Few animals worldwide are as iconic as the kangaroo. As a first-time visitor Australia years ago, I can testify that one of the most sought-after encounters I wanted to experience was a chance to see these unique marsupials in the wild.
By my third or fourth trip there, though, after taking hundreds of photos, after seeing hundreds of dead kangaroos along rural highways in New South Wales and especially after seeing a large and nearly domesticated group of roos roaming a local golf course night after night—patiently waiting just off the 18th green at duskas the last golfers finished their rounds—I began to recognize the parallels between Australia’s kangaroo and North America’s deer populations.
Including the problem of overpopulation.
The exploding numbers, exacerbated in both countries by farming and settlements that increase the available food sources (kangaroos feast on irrigated golf courses during eastern Australia’s long, dry summers, for example) and the absence of predators that would ordinarily exercise rigid population control, are negatively affecting their respective ecosystems.
In the United States, we’ve driven wolves and cougars out of the Eastern states; in Australia, there never were any large carnivores that hunted roos.
The result, both here and there, is that efforts are underway to control the populations of these large, browsing animals, which threaten the eco-balance of forest, range and grassland areas.

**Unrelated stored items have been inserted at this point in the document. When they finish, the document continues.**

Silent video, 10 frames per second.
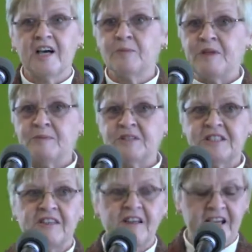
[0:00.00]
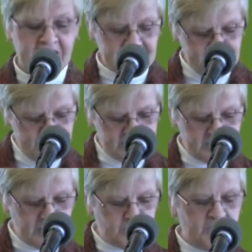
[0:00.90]
lot of people to thank. Let me
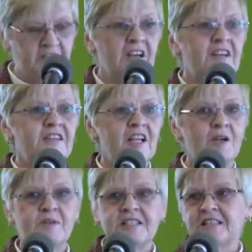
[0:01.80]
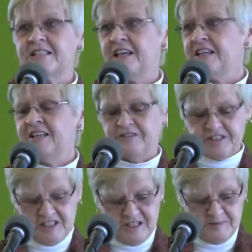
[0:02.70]
start with the library's executive
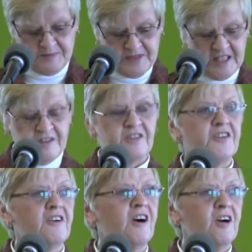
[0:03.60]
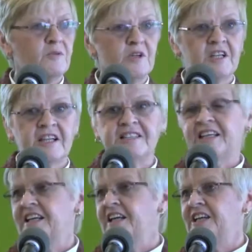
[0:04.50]
team for their hard work and
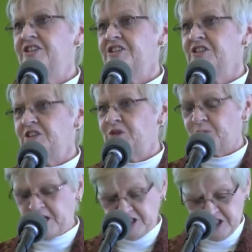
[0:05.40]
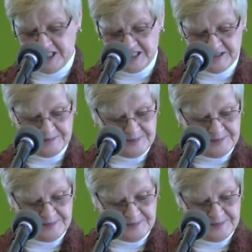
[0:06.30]
dedication to this project.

Here, we call it “wildlife management.” Aussies are a bit more forthright in labelling it “kangaroo culling.”
A proposal to cull some 2,000 eastern grey kangaroos from the Australian Capital Territory (ACT) surrounding the country’s national capital of Canberra—a jurisdiction roughly equivalent to our District of Columbia, only three times larger—has animal activists up in arms Down Under.
A predictable response
Members of several animal welfare groups, including the Australian Society for Kangaroos, are launching protests as ACT government officials announced closure of nine nature reserves for a couple weeks to facilitate the culling.(And don’t you love Australian—actually, Aboriginal—geography? The reserves include the Goorooyaroo Nature Reserve, Jerrabomberra West Nature Reserve and the Wanniassa Hills Nature Reserve).

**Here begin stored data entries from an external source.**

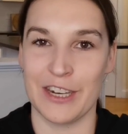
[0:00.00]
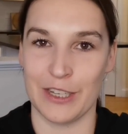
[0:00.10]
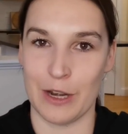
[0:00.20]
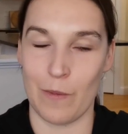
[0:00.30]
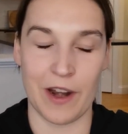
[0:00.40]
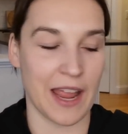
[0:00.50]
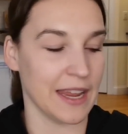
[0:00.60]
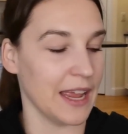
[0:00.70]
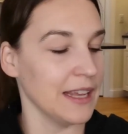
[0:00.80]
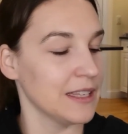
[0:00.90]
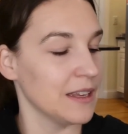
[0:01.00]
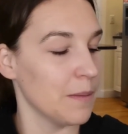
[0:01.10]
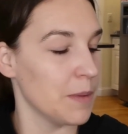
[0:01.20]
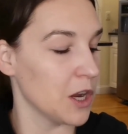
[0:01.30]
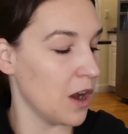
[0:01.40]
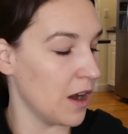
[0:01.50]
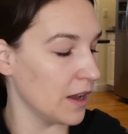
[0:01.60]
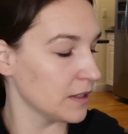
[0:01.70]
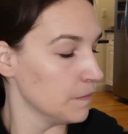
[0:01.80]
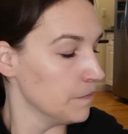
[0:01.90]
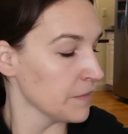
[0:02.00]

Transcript: interesting one, I guess, because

A Society spokesperson told The Canberra Times that their members would try to physically disrupt the kangaroo cull.
“We’ll mount the usual public protest, but we’ll also make it as difficult as we can for the government, the shooters and the rangers,”activist Carolyn Drew told the newspaper. “Protesters will be there, but we can’t divulge what we’ve planned. That is for everyone to find out.We’ll be out there as soon as it gets dark.”